The solitary grievance of the Revenue is that the ld. CIT(A) has erred in deleting the addition of Rs. 15,55,19,584/- made by the Assessing Officer on account of difference in the N.P. ratio of 4.40% as compared to the previous year.
On perusing the records, the Assessing Officer found that the N.P. rate for the year under consideration is very less as compared to the immediately previous assessment year 2009-10. Taking a leaf out of the N.P. rate of assessment year 2009-10, the Assessing Officer made an addition of Rs. 15.55 crores.
The assessee carried the matter before the ld. CIT(A) and strongly contended that the Assessing Officer has not pointed out any defects in the books of accounts of the assessee and has made addition merely on the basis of fall in the N.P. rate.
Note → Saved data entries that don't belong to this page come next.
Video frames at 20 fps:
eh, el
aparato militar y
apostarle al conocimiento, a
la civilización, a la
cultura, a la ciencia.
After considering the facts and submissions and after calling for remand report from the Assessing Officer, the ld. CIT(A) held as under:
“I have examined the submissions made by the appellant and the facts on record. The assessment was made by rejecting the books of the assessee on the grounds that no explanation was given in respect of fall in NP and the absence of details of the value of work-in-progress (W.I.P). However, a perusal of records show that a chart for the same had been submitted. The auditor has not stated that the accounts were faulty. All books of accounts and vouchers were produced before the AO. Although W.I.P. details could not be submitted, all the aforementioned details were submitted at the remand stage. The Assessing Officer during the remand stage has examined the books of accounts. The remand report dated 2/4.02.2015 mentions that books of accounts were test checked. No finding of any discrepancy in accounts has been made. However, there are two issues which have found mention as disallowable expenditure. They are (a) Bad debts expenses worth Rs 1,33,753/- for which no supporting documents were filed and (b) Rs 43,765/- on the excess claim of depreciation on printers. These have been correctly disallowed due to absence of evidence in respect of bad debts and the fact that printers do not qualify for a lighter rate of depreciation. These two expenses amounting to Rs 1,77,518/- stand disallowed.
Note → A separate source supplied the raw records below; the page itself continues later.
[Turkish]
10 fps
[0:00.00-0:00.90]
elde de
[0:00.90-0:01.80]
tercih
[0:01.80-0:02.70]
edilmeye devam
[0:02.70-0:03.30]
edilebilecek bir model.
Finally, in the absence of any logical and cogent reason in disallowing the addition on account of NP rate, I delete the addition made of Rs 15,55,19,584/- to the extent of Rs 15,53,42,066/- (Rs 15,55,19,584/- less Rs 1,77,518/-.)”
Before us, the ld. DR strongly supported the findings of the Assessing Officer but could not point out any error or infirmity in the findings of the ld. CIT(A). We find that the basis of the addition made by the Assessing Officer is only the fall in the N.P. rate when compared to the rate with the immediately preceding assessment year. We do not find any merit in the addition so made. Moreover, in the remand proceedings, the Assessing Officer examined the books of account by test check and could not point out any discrepancy in the accounts of the assessee. On these facts, we do not find any reason to interfere with the findings of the ld. CIT(A).
In the result, the appeal of the Revenue is dismissed.
The order is pronounced in the open court on 05.06.2018.